Hints of a spiral structure embedded in a circular halo of stars
Space news (February 1, 2016) – 300 million light-years away in the Bootes constellation –
Astronomers use the Hubble Tuning Fork to classify galaxies viewed during the human journey to the beginning of space and time according to their morphology. Devised by noted astronomer Edwin Hubble during the early part of the twentieth century, this galaxy classification system breaks galaxies into two general categories; elliptical and spiral galaxies.
Island universes viewed that don’t seem to fit into the two general categories of galaxies are considered irregular galaxies. Irregular galaxies have a more varied look than the general categories, often with a spiral structure that looks disturbed or disrupted. It’s this disrupted structure, and other hints, that makes astronomers think the more chaotic and varied look of these island universes could often be due to titanic collisions between galaxies.

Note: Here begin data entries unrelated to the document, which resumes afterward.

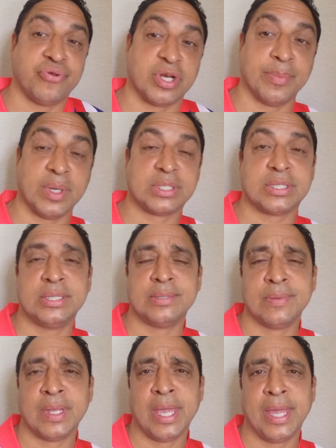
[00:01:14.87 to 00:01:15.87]
pretty much
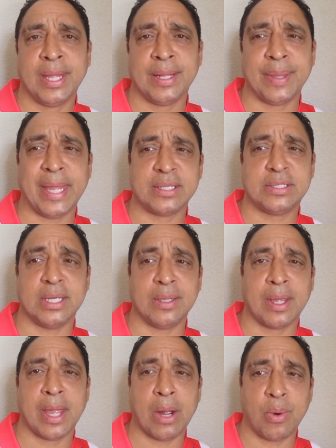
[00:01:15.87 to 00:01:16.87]
that's
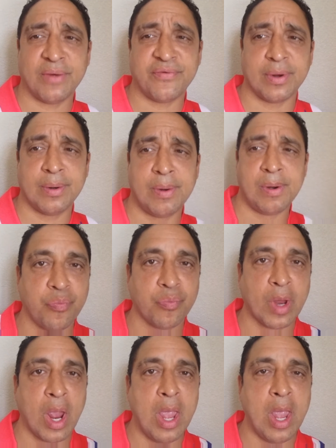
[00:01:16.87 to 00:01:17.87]
it. However,
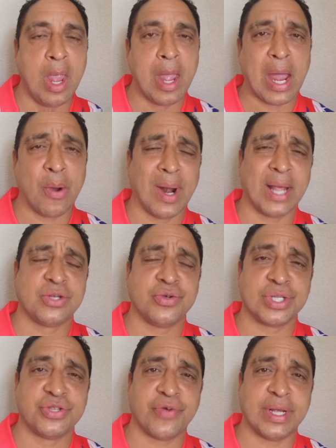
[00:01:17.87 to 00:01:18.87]
I would like
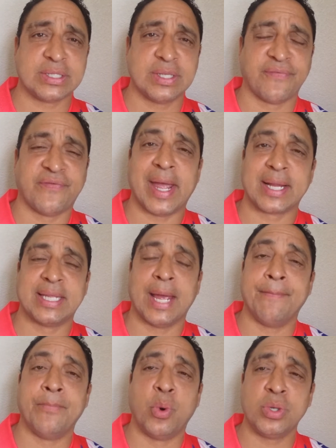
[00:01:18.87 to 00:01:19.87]
to address the fact
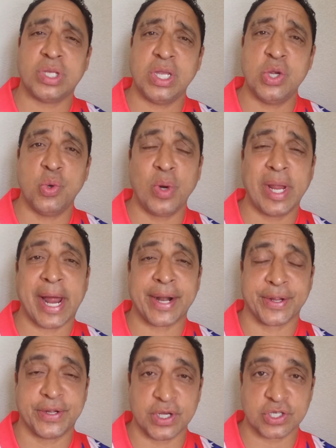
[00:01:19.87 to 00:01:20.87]
that most of you who
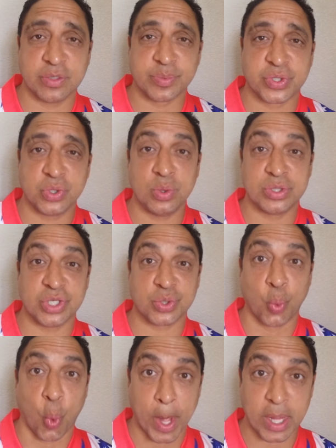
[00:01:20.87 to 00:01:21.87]
got a custom suit,
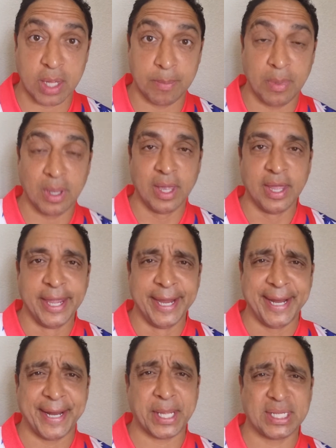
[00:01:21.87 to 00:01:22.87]
just one of them,
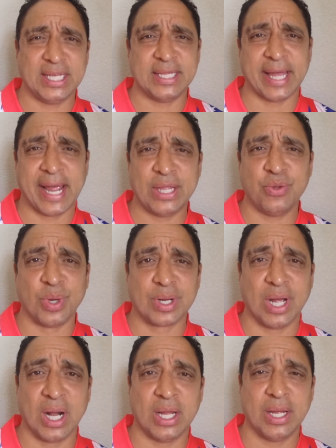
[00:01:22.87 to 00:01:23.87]
in a design or a
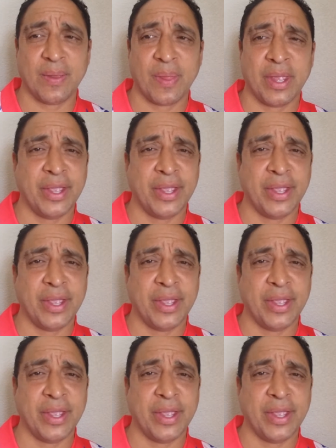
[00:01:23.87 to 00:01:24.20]
color,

The galaxy viewed in the image above is Mrk 820 (also LEDA 52404 or IRAS F14379+3142), a lenticular galaxy in the transition zone between the two general categories of galaxies (Type S0). Astronomers looking closer at his spectacular island universe believe it shows hints of spiral arms imprinted on a halo of stars, which is unusual for lenticular galaxies. Lenticular galaxies generally have a notable central bulge and disk, but no spiral arms.